● Work request
Please keep pictures out of the copy, and print exactly the lines from the one containing "[00:01:55.20 to 00:01:56.20]" through the end of the records.

● Data records
>>>>

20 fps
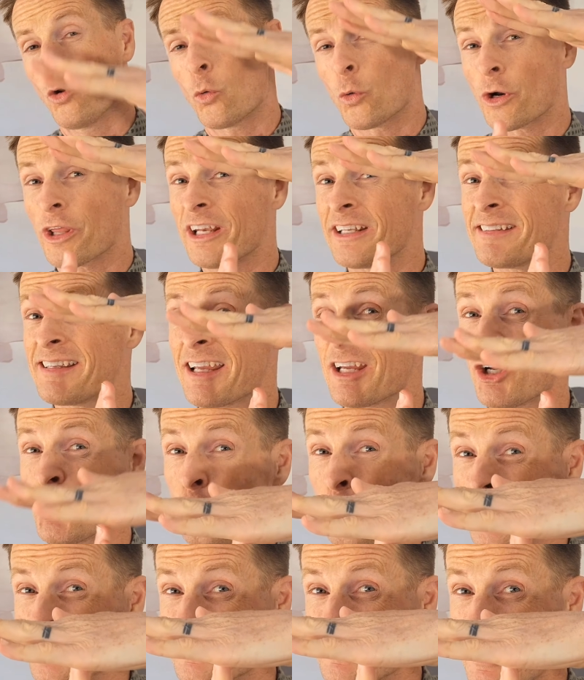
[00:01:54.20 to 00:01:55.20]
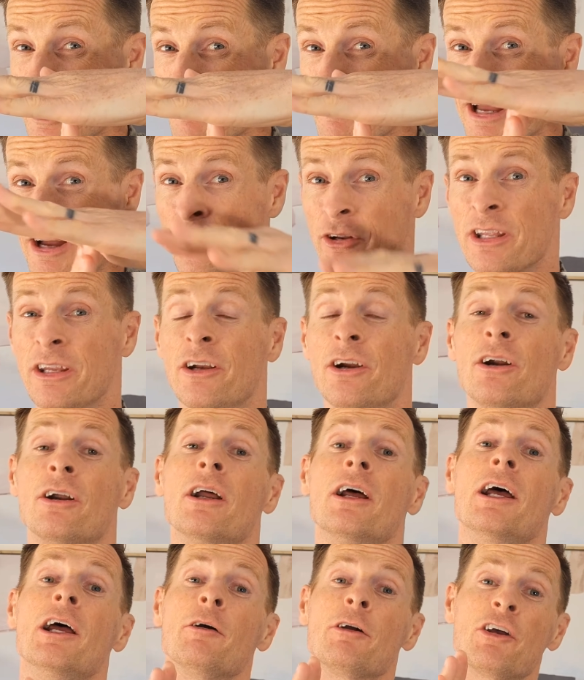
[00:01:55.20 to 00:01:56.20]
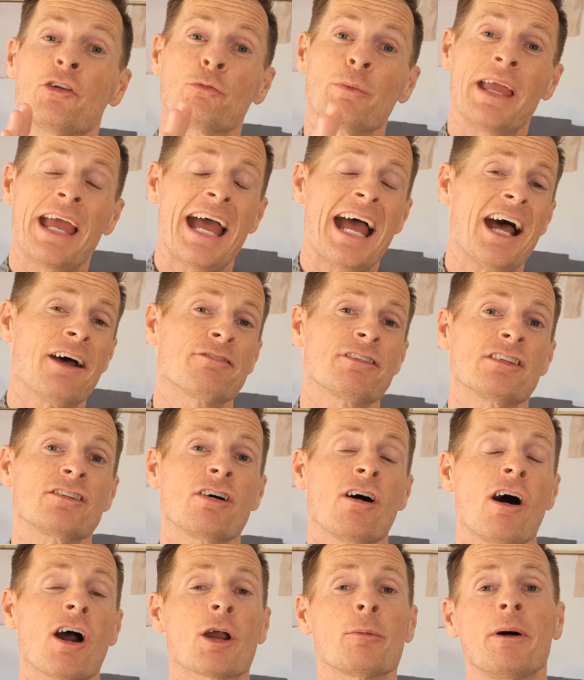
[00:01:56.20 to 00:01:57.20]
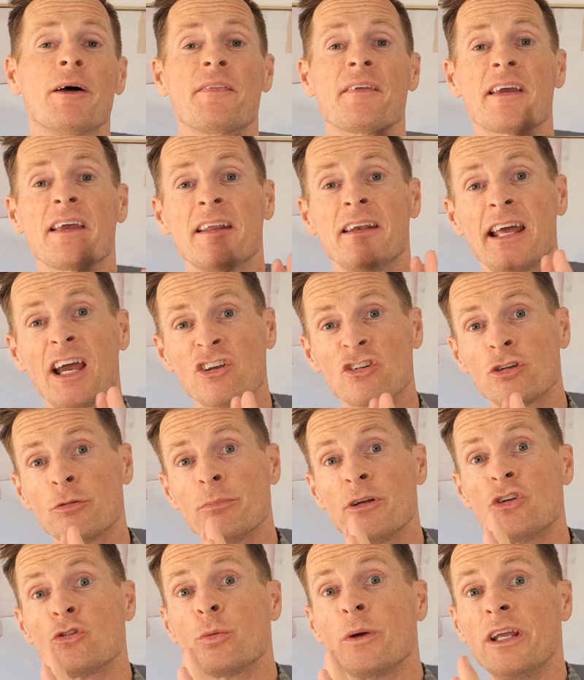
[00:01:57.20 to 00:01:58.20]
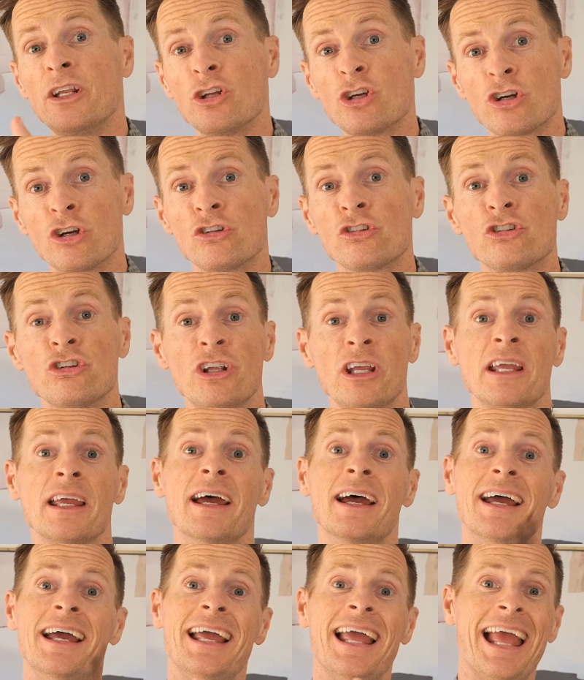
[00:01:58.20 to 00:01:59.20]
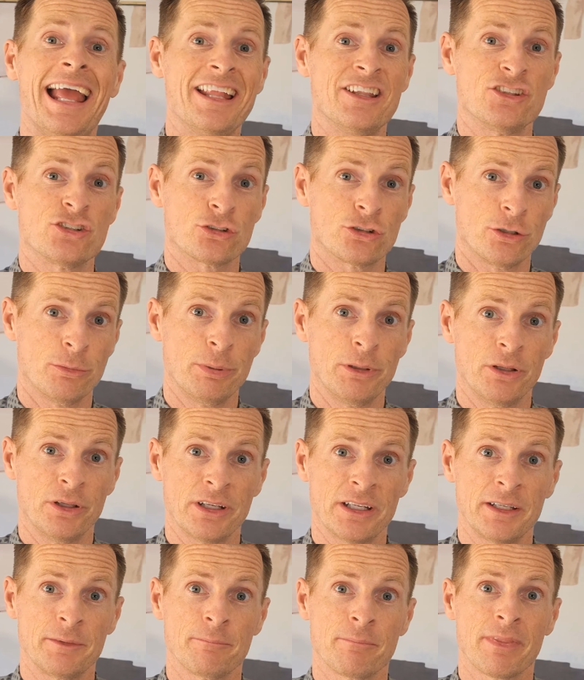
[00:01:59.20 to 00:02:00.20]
We're going to take a quick time out here because we have to talk about the connection between cushioning and durability.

<<<<

● Reply
[00:01:55.20 to 00:01:56.20]
[00:01:56.20 to 00:01:57.20]
[00:01:57.20 to 00:01:58.20]
[00:01:58.20 to 00:01:59.20]
[00:01:59.20 to 00:02:00.20]
We're going to take a quick time out here because we have to talk about the connection between cushioning and durability.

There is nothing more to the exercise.